• [Stored data entries]
===
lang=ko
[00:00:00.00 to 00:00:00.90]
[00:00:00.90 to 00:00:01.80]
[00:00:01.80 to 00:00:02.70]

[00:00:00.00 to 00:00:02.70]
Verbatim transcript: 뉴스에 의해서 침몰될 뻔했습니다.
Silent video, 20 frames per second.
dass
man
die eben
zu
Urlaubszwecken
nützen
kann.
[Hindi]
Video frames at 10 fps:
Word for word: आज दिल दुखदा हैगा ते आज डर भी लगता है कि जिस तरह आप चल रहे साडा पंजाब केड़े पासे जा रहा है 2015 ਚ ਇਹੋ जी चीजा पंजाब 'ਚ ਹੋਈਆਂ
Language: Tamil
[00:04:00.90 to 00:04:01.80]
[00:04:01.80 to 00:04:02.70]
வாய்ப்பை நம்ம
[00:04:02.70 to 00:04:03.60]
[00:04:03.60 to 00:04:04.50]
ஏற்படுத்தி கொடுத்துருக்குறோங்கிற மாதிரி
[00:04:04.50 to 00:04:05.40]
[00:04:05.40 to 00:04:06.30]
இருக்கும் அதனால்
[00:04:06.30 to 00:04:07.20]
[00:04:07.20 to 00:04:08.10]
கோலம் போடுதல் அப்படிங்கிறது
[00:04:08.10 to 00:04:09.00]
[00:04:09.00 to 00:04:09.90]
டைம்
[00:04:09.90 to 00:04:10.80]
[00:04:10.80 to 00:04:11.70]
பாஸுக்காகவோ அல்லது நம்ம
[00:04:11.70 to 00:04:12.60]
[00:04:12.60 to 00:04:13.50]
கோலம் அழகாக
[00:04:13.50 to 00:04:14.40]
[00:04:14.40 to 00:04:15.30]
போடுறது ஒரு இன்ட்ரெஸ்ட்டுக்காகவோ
===
• [ABOUT THIS EXERCISE] Answer with the exact lines running from the one that contains "[00:04:04.50 to 00:04:05.40]" through the last line of the data. Include no other line.

• [COMPLETED EXERCISE]
[00:04:04.50 to 00:04:05.40]
[00:04:05.40 to 00:04:06.30]
இருக்கும் அதனால்
[00:04:06.30 to 00:04:07.20]
[00:04:07.20 to 00:04:08.10]
கோலம் போடுதல் அப்படிங்கிறது
[00:04:08.10 to 00:04:09.00]
[00:04:09.00 to 00:04:09.90]
டைம்
[00:04:09.90 to 00:04:10.80]
[00:04:10.80 to 00:04:11.70]
பாஸுக்காகவோ அல்லது நம்ம
[00:04:11.70 to 00:04:12.60]
[00:04:12.60 to 00:04:13.50]
கோலம் அழகாக
[00:04:13.50 to 00:04:14.40]
[00:04:14.40 to 00:04:15.30]
போடுறது ஒரு இன்ட்ரெஸ்ட்டுக்காகவோ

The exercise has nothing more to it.